In 2026, KMEA announced that the classification system would still retain the hybrid classification, but with the size of the band being the more dominant deciding factor as to the band's classifications.

==High scores==

1. 1999 4A Lafayette 97.25
2. 2003 4A Dunbar 96.75
3. 1999 3A Harrison Co. 96.35
4. 1996 4A Lafayette 96.23
5. 2000 4A Lafayette 96.16
6. 2007 3A Adair Co. 96.11
7. 1989 4A North Hardin 95.71
8. 2003 4A Lafayette 95.65 (Runner-up)
9. 1988 4A North Hardin 95.60
10. 1992 4A Lafayette 95.58
11. 2013 5A Lafayette 95.54
12. 1988 4A George Rogers Clark 95.50 (Runner-up)
13. 2006 5A Lafayette 95.30
14. 1991 4A Lafayette 95.23
15. 2004 4A Dunbar 95.12
16. 2014 5A Madison Central 94.75
17. 1996 3A Harrison Co. 94.75
18. 2007 5A Dunbar 94.70
19. 2008 5A Lafayette 94.67
20. 1994 4A Lafayette 94.53

==Records and notable events==

- Of the top 20 scores, the old 4A/new 5A class has by far the most with 17 (85%), 3A has 3 (15%).
- Three of the top 20 scores were by runners-up.
- Lafayette has more top 20 scores than any other school, with 11 (55%); Dunbar is second with 3 (15%), while North Hardin and Harrison County are third with 2 each (10%).
- There have been two tie scores for State Champion: 87.50 in 1990 between Dixie Heights and Harrison County. Harrison held a short lead in semi-finals. Regardless of the tie score, according to KMEA rules Dixie was awarded the Championship by way of Overall Music Score; 35 out of a possible 40 to Harrison's 34.40. 33 years later in 2023, Beechwood and Estill County both received a score of 88.30 in finals; however, Beechwood's 36.30 in music performance over Estill County's 35.60 earned Beechwood the title.
- The longest winning streak is held by Lafayette with 13 consecutive championships (1990–2002). Madisonville-North Hopkins holds the second longest (2005–2014) with 10 consecutive championships in Class 4A, along with Adair County (1986–1995) with 10 consecutive championships in Class A (1986), AA (1987, 1990–95), and AAA (1988 and 1989).
- Lafayette has won the most state championships, earning their 25th in 2025.
- 21 schools have been in finals 10 or more times.
- Lafayette is the only school to have never missed finals.
- Only 4 schools, Adair County (1A, 2A, 3A), Paul Laurence Dunbar (3A, 4A, 5A), Madison Central (2A, 3A, 5A), and Grant County (1A, 2A, 4A) have been state champion in three different classes.
- 42 schools have won a state championship.
- 12 schools have won 5 or more state championships (Madison Central, Adair County, Paul Laurence Dunbar, Elizabethtown, Harrison County, Bourbon County, Lafayette, Madisonville-North Hopkins, Beechwood, Williamstown, Estill County, and Murray).
- 4 schools have won 10 or more state championships (Adair County, Lafayette, Beechwood, Madisonville-North Hopkins).
- 2009 and 2013 are the only two seasons in which all of the state champions repeated.
- Beechwood High School is the only band in Kentucky history to win a state championship without winning any individual judge. In 2012, Beechwood placed second in every caption, yet first overall.
- Beechwood High School is the only band in Kentucky history to win a state championship with four different directors (Briley-1, Owens-1, Craig-6, Bralley-4)
- Since the creation of class 5A in 2005, class 2A has had the most state champions with nine, followed by 1A and 4A with seven, 3A with five, and 5A with three.
- There have only been two schools that have won state finals in their first appearance. Meade County High school won class 3A in 1987 in their first state finals appearance, and Hancock County high school won class 1A in their first state finals appearance in 2019.
- In 2019 KMEA changed its procedure for assigning bands to a hybrid system of band size and school size.

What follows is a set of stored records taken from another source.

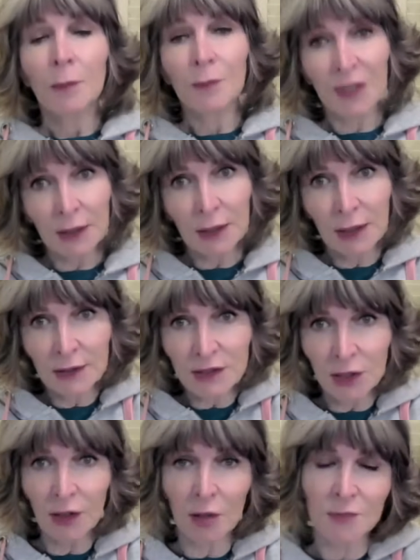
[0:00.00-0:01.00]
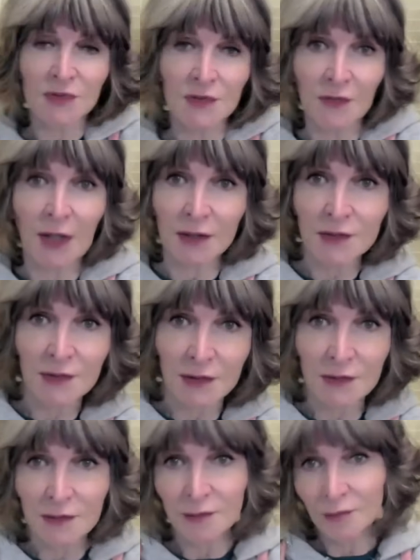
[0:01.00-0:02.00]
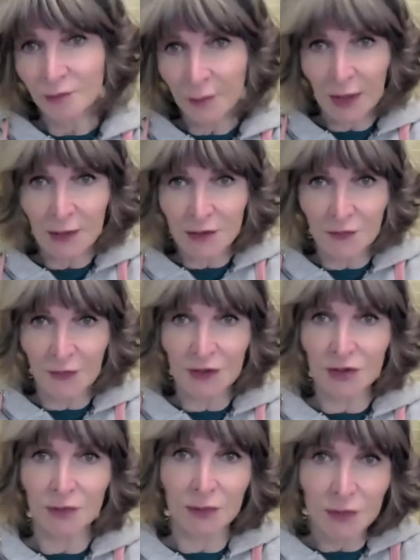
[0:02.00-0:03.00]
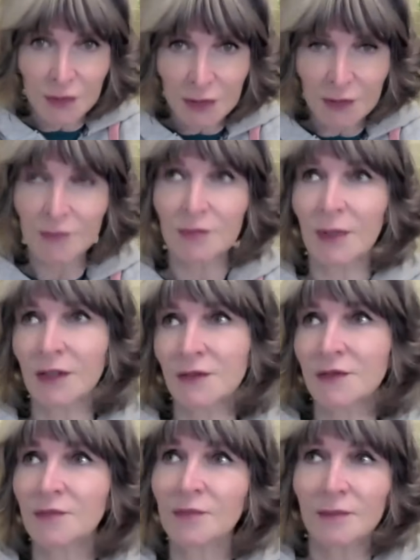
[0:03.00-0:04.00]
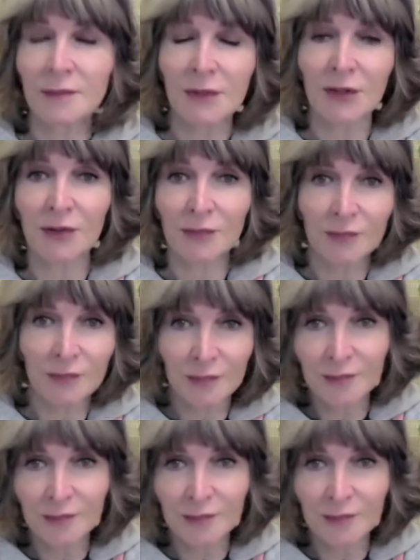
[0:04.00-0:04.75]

But in terms of us as individuals, as, you know,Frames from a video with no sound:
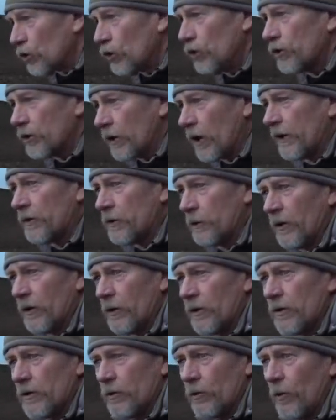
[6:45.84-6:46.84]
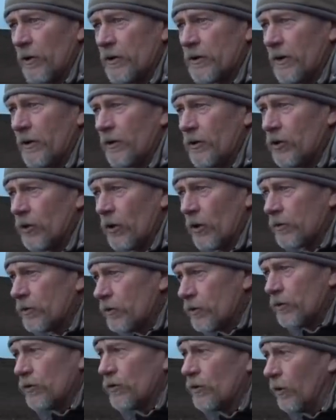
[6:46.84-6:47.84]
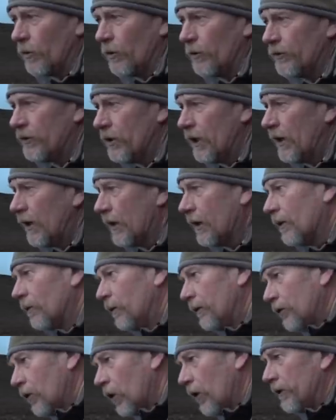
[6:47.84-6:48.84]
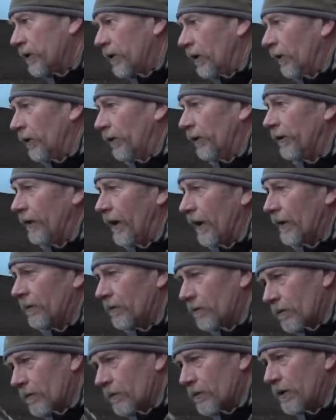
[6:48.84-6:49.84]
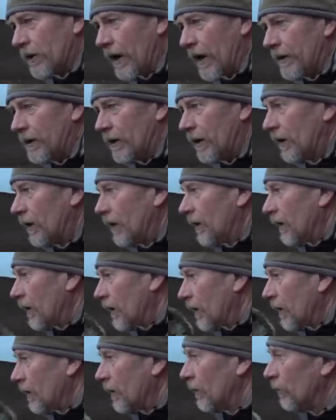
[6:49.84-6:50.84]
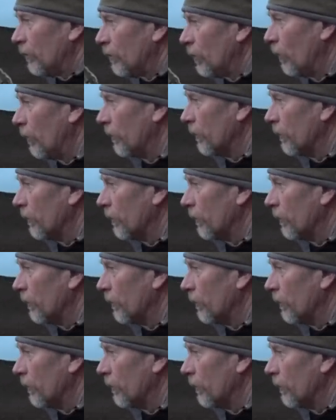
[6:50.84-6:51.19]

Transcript: you start to increase the risk in the shot so it's just not worth taking it we've got a deer on the deck it's dead we don't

Bands get 1–5 points for their school size and 1–5 points for their band's size.
  - 1A: 2–3 points
  - 2A: 4–5 points
  - 3A: 6–7 points
  - 4A: 8–9 points
  - 5A: 10 points
- In 2021, KMEA changed SMBC to include 6 bands from each class in finals, bringing the total number of bands in finals to 30.
- With the hybrid system introduced in 2019, Nelson County and Central Hardin are the only two schools that have competed in all five classes.